• [What is expected]:
Your copy should match the entries exactly, except that it holds no pictures.

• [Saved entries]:
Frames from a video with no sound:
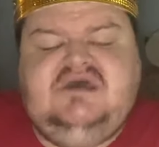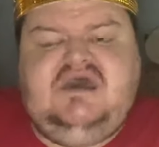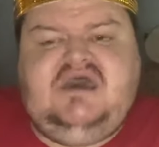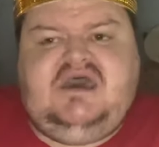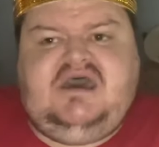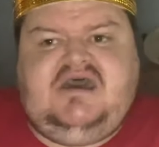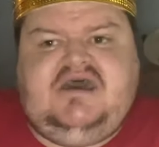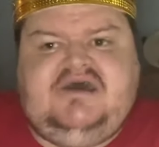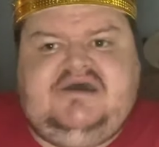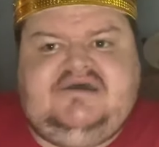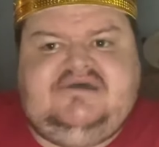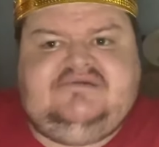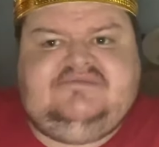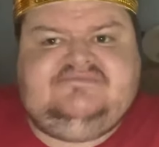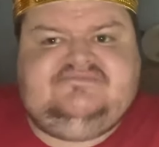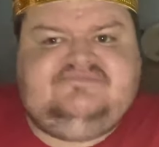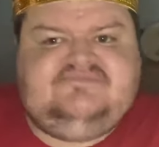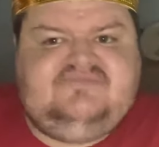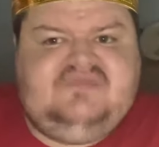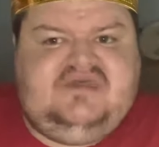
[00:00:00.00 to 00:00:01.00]

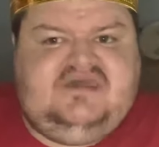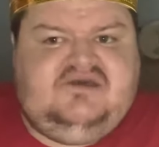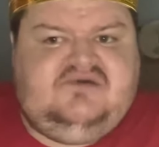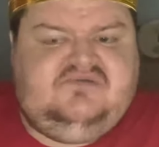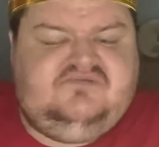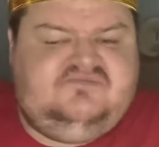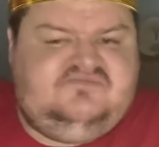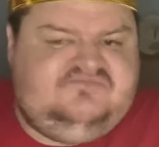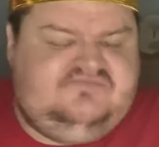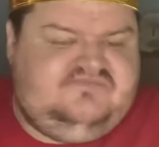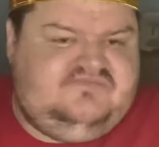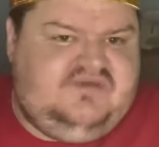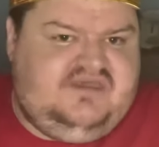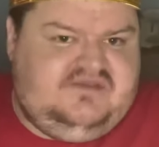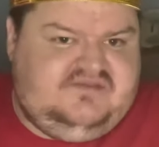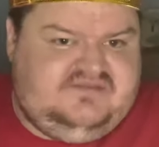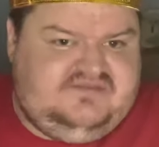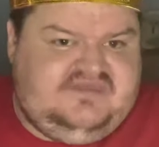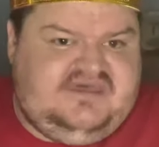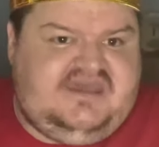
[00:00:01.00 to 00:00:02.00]
Now,
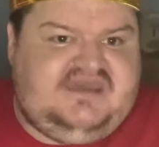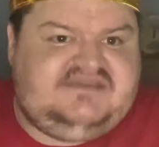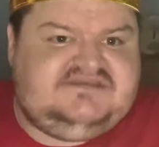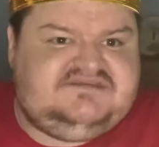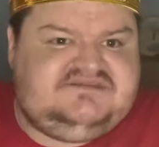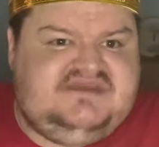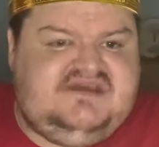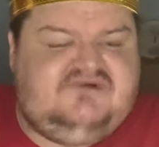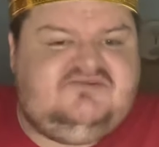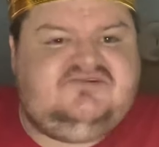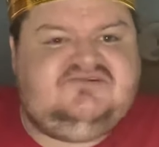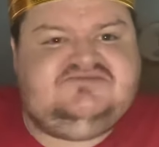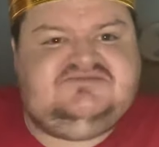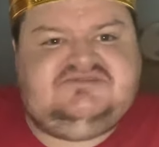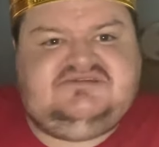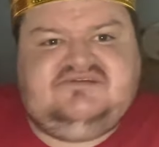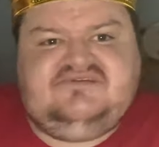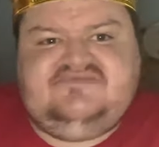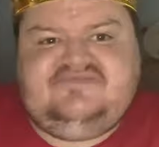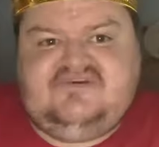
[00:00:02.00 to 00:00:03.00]
that has now gone to
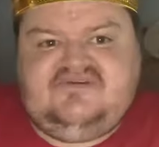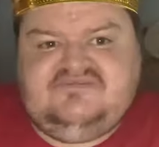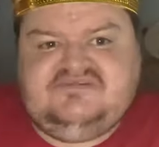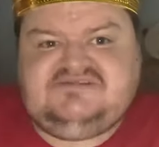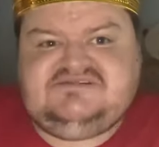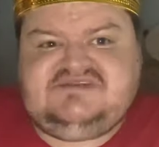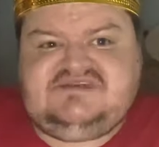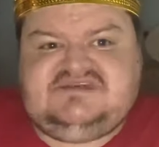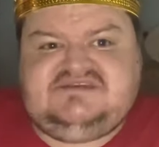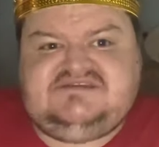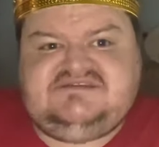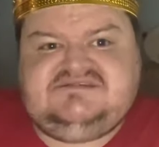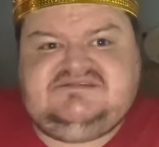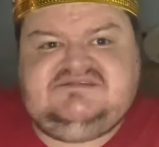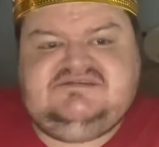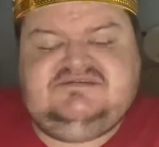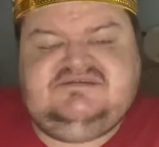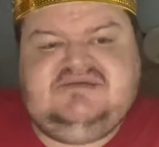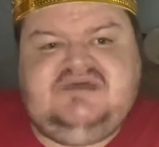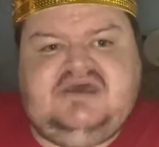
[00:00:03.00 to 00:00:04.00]
the
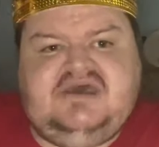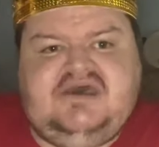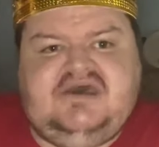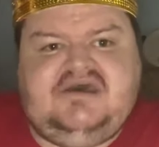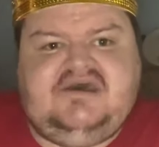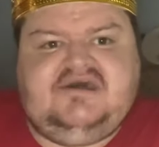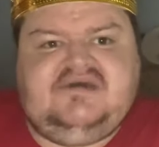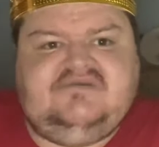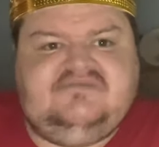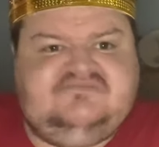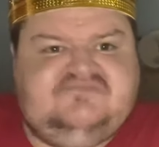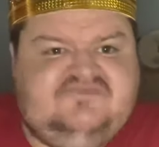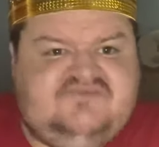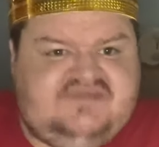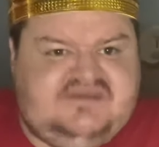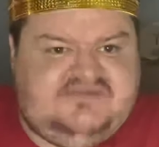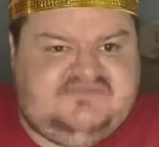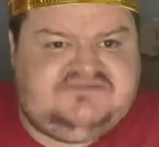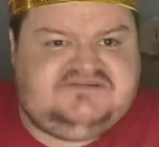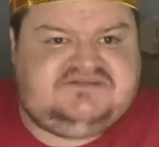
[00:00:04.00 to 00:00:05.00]
authorities for
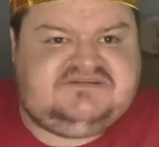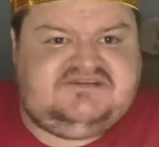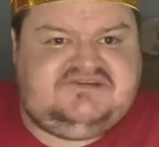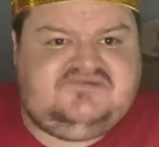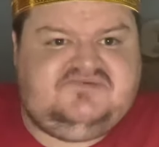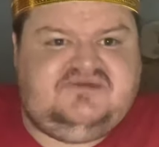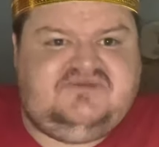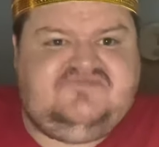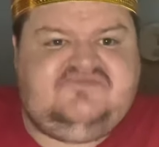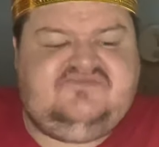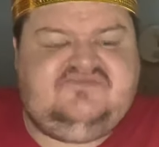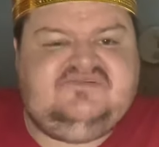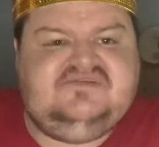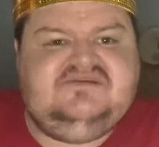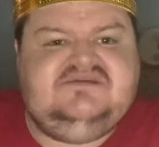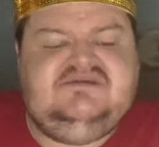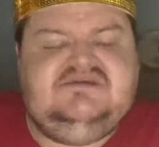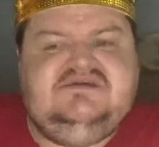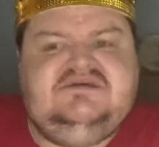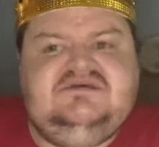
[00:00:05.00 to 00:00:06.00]
them to deal with.
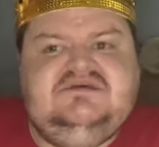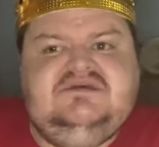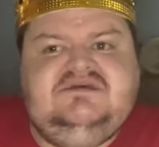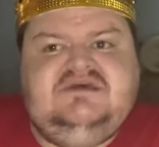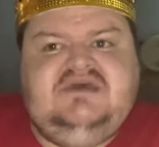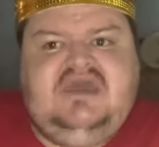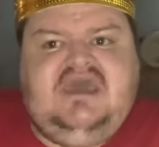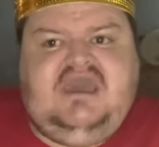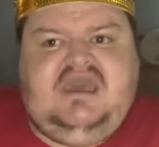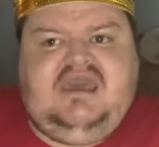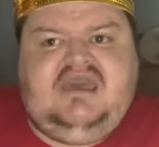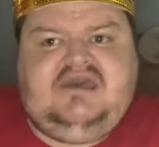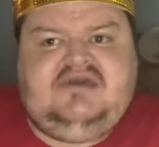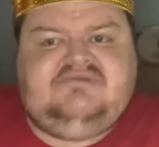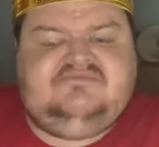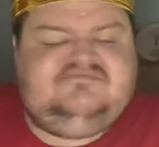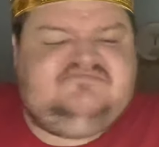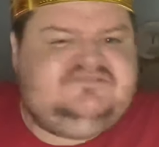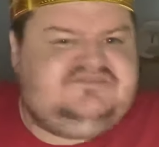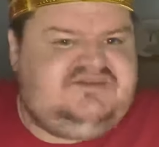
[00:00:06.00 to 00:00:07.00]

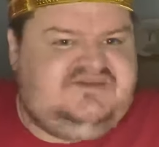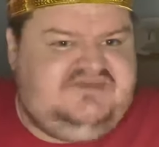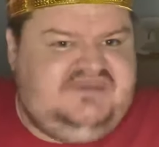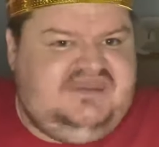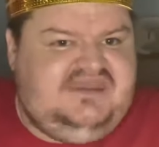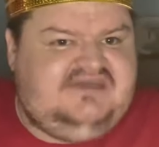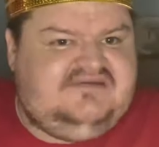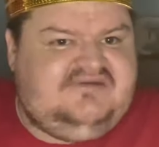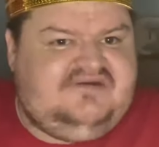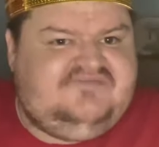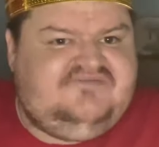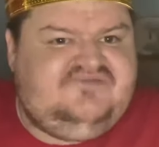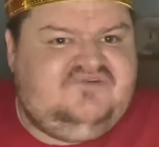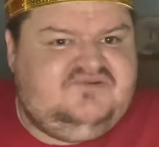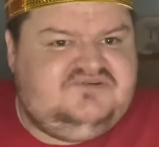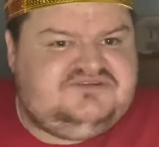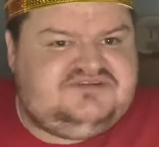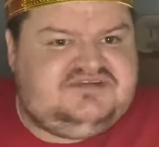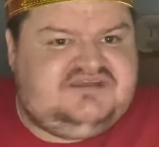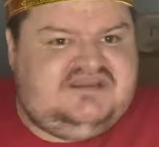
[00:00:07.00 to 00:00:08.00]
So yeah,
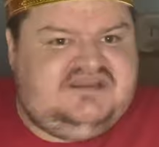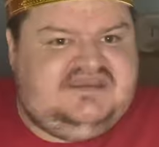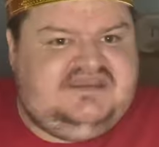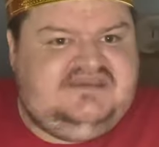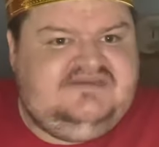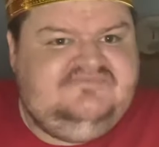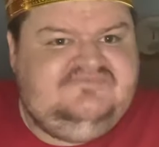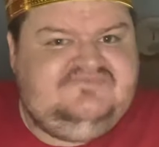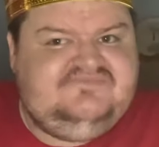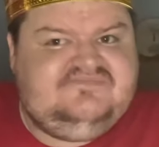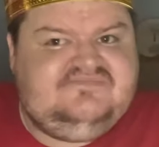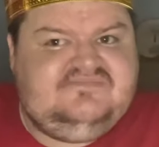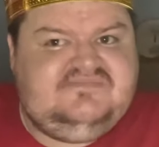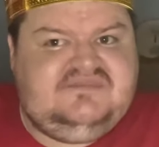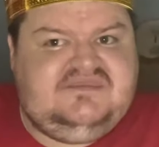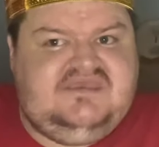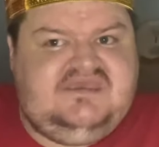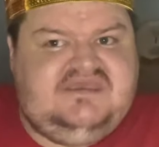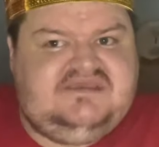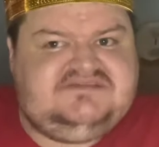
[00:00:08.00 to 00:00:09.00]
unfortunately,
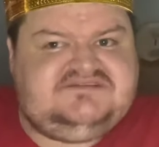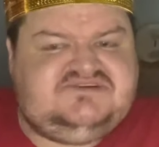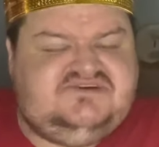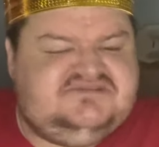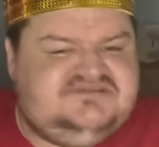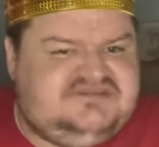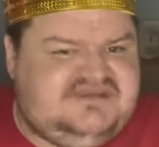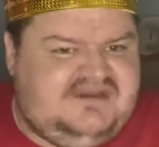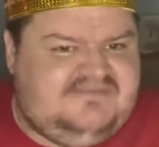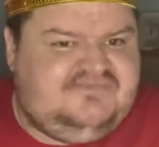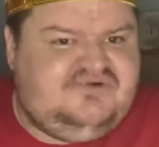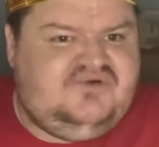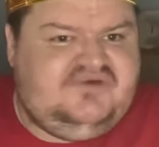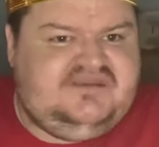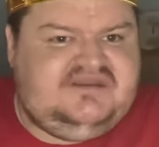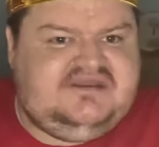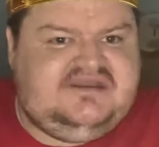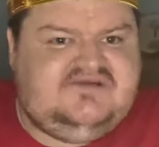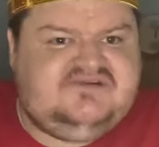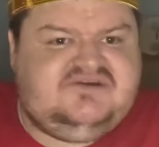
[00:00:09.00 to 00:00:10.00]
it's got to that
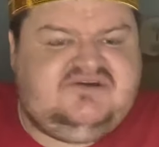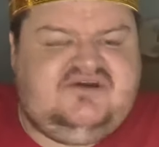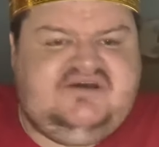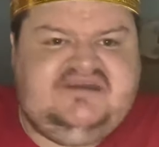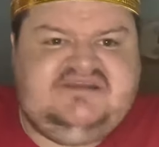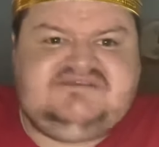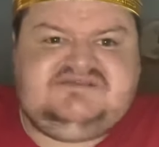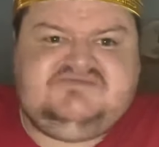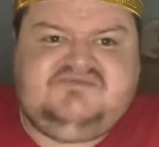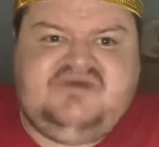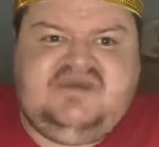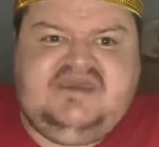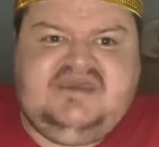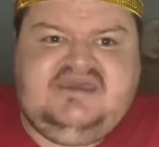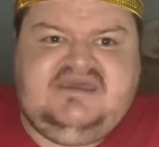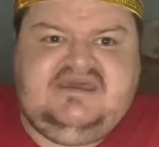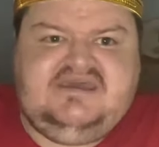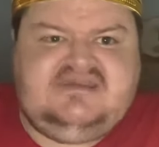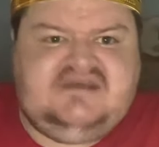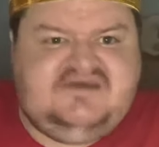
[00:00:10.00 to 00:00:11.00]
point now, guys,
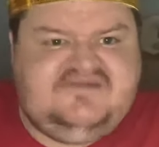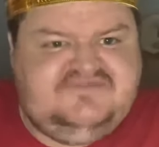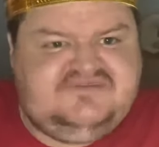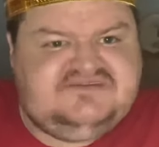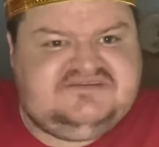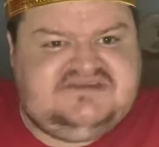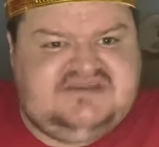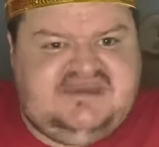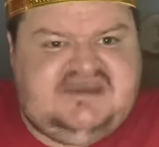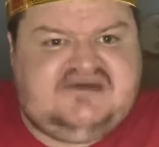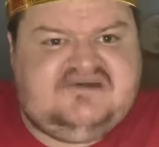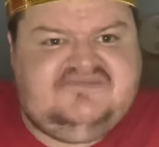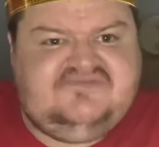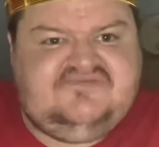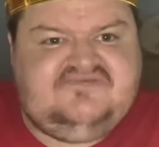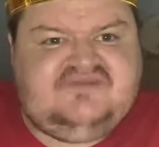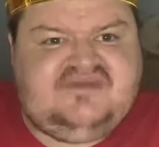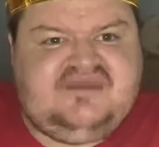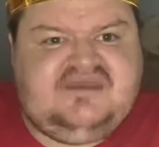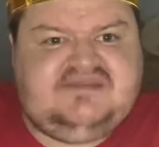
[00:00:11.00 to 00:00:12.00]
where enough is
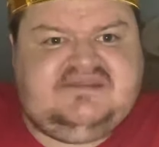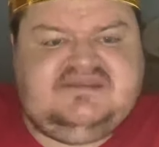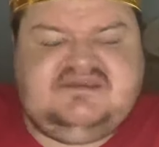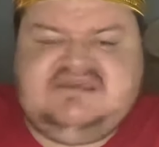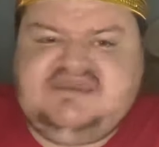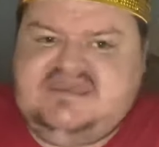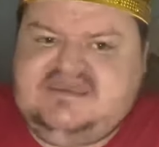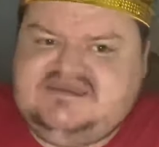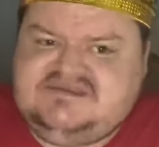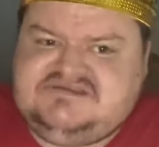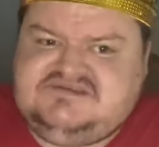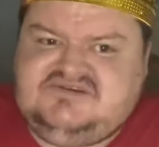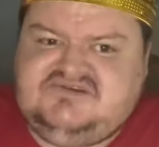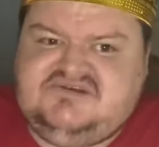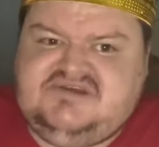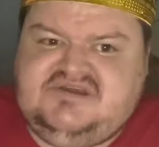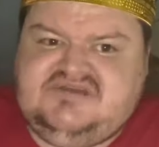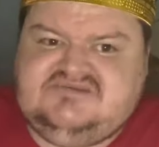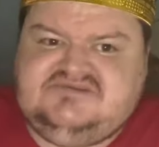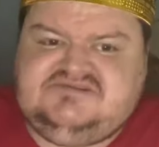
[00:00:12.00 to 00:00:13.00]
enough, and the king's not
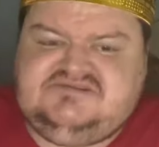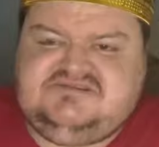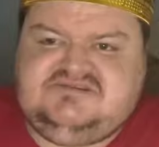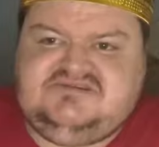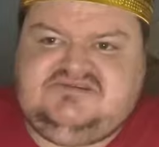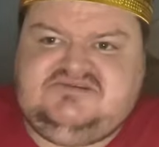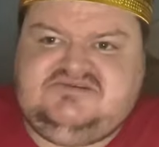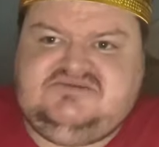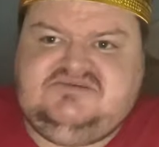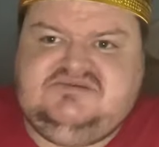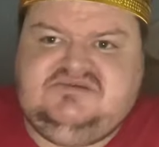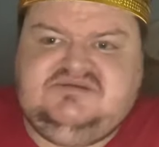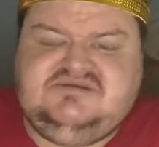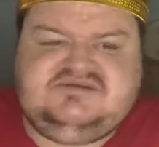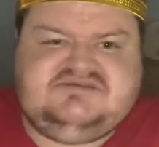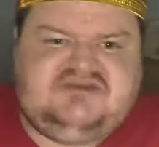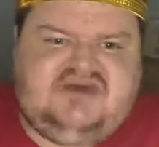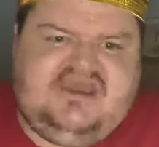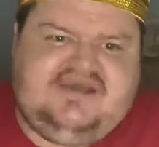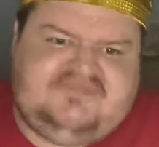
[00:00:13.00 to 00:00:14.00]
going to,
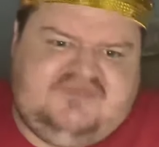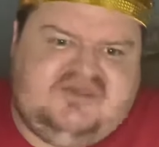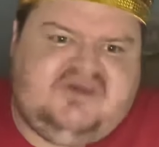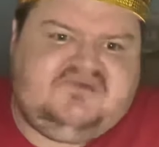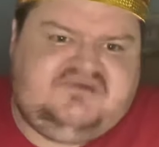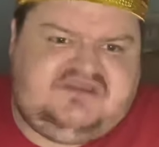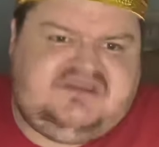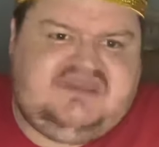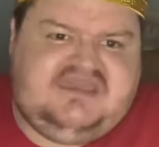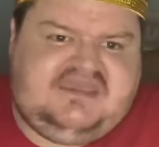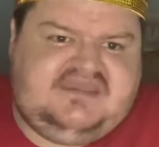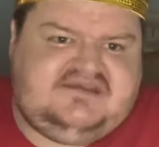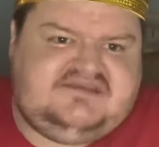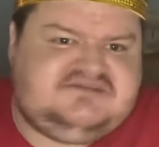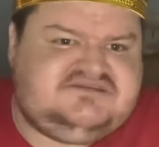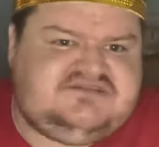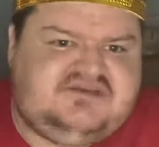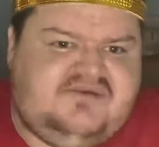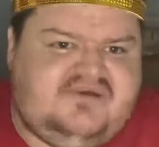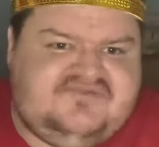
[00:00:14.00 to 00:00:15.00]
because I am the only king,
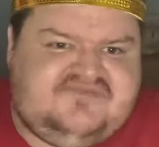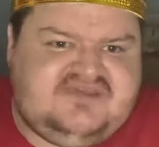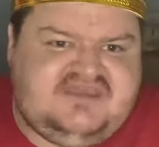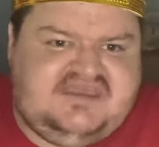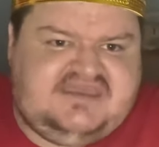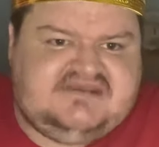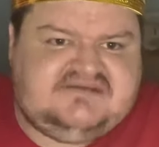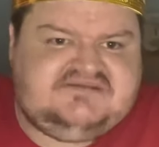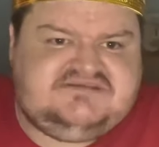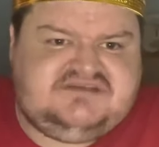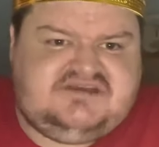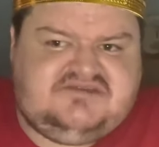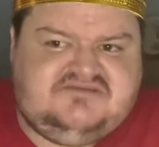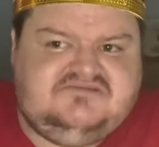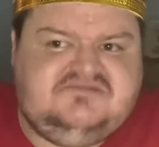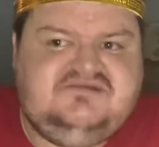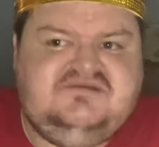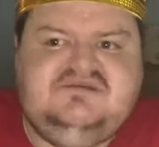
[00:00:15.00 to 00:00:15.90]
there's no other king, so,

• [Solution to this task]:
Frames from a video with no sound:
[00:00:00.00 to 00:00:01.00]

[00:00:01.00 to 00:00:02.00]
Now,
[00:00:02.00 to 00:00:03.00]
that has now gone to
[00:00:03.00 to 00:00:04.00]
the
[00:00:04.00 to 00:00:05.00]
authorities for
[00:00:05.00 to 00:00:06.00]
them to deal with.
[00:00:06.00 to 00:00:07.00]

[00:00:07.00 to 00:00:08.00]
So yeah,
[00:00:08.00 to 00:00:09.00]
unfortunately,
[00:00:09.00 to 00:00:10.00]
it's got to that
[00:00:10.00 to 00:00:11.00]
point now, guys,
[00:00:11.00 to 00:00:12.00]
where enough is
[00:00:12.00 to 00:00:13.00]
enough, and the king's not
[00:00:13.00 to 00:00:14.00]
going to,
[00:00:14.00 to 00:00:15.00]
because I am the only king,
[00:00:15.00 to 00:00:15.90]
there's no other king, so,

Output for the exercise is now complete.